* [Recorded information]
○ ○ ○

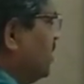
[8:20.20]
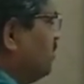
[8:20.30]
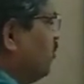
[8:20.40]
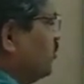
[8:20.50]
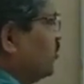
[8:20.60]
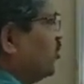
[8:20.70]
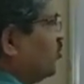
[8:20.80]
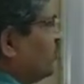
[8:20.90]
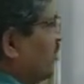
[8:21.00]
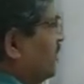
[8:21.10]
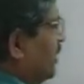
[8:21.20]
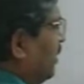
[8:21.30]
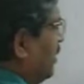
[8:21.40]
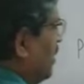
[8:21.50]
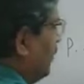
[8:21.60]
is positive
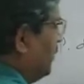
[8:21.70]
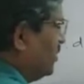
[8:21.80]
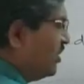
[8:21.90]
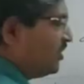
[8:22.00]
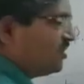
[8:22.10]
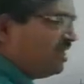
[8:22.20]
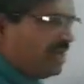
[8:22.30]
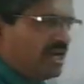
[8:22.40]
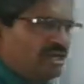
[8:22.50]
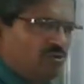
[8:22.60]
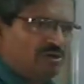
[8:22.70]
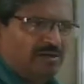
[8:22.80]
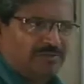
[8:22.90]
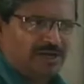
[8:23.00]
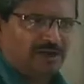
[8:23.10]
terminal, this is negative
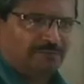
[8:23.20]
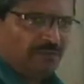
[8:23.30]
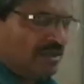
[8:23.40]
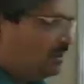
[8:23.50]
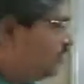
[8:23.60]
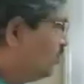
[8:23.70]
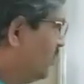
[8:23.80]
terminal. So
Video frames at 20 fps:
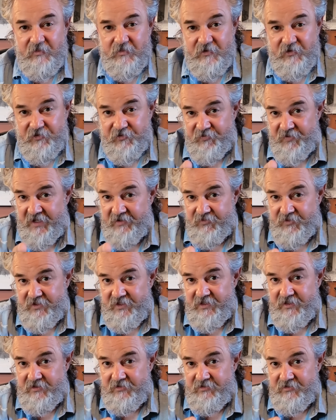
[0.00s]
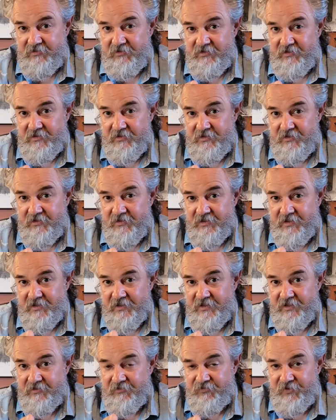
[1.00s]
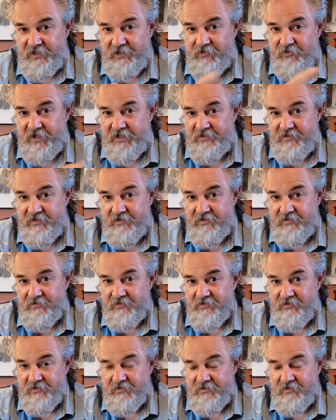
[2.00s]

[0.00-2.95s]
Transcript: the survival kit uh, video I did.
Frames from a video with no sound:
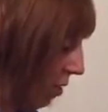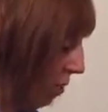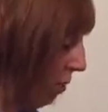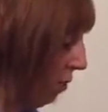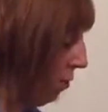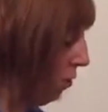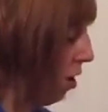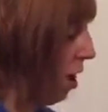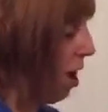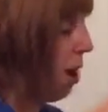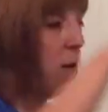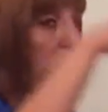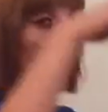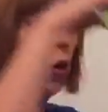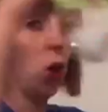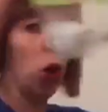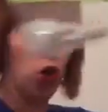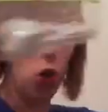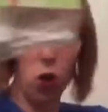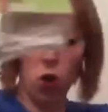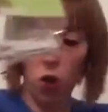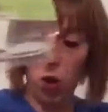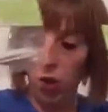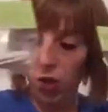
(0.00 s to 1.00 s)
we've got our
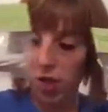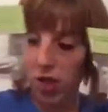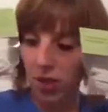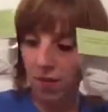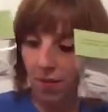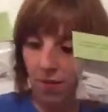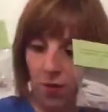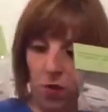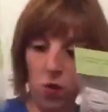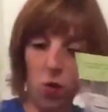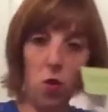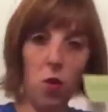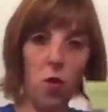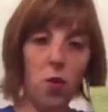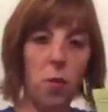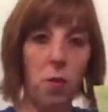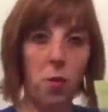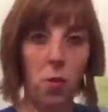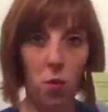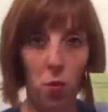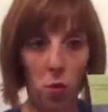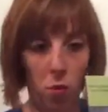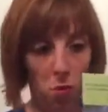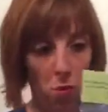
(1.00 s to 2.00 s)
cords for the
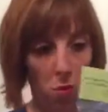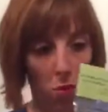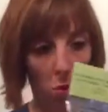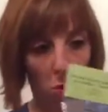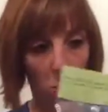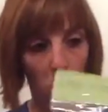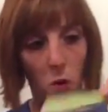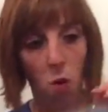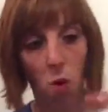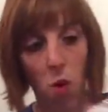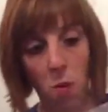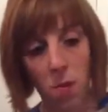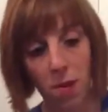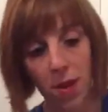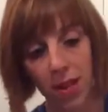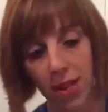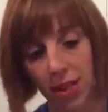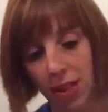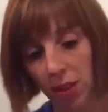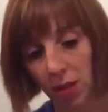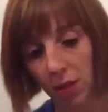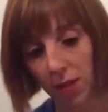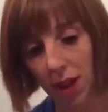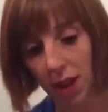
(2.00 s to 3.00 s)
both the warmers,
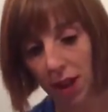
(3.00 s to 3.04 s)
so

○ ○ ○

* [Assignment] Every line above must be printed again exactly, pictures excluded.

* [Output for this exercise]
[8:20.20]
[8:20.30]
[8:20.40]
[8:20.50]
[8:20.60]
[8:20.70]
[8:20.80]
[8:20.90]
[8:21.00]
[8:21.10]
[8:21.20]
[8:21.30]
[8:21.40]
[8:21.50]
[8:21.60]
is positive
[8:21.70]
[8:21.80]
[8:21.90]
[8:22.00]
[8:22.10]
[8:22.20]
[8:22.30]
[8:22.40]
[8:22.50]
[8:22.60]
[8:22.70]
[8:22.80]
[8:22.90]
[8:23.00]
[8:23.10]
terminal, this is negative
[8:23.20]
[8:23.30]
[8:23.40]
[8:23.50]
[8:23.60]
[8:23.70]
[8:23.80]
terminal. So
Video frames at 20 fps:
[0.00s]
[1.00s]
[2.00s]

[0.00-2.95s]
Transcript: the survival kit uh, video I did.
Frames from a video with no sound:
(0.00 s to 1.00 s)
we've got our
(1.00 s to 2.00 s)
cords for the
(2.00 s to 3.00 s)
both the warmers,
(3.00 s to 3.04 s)
so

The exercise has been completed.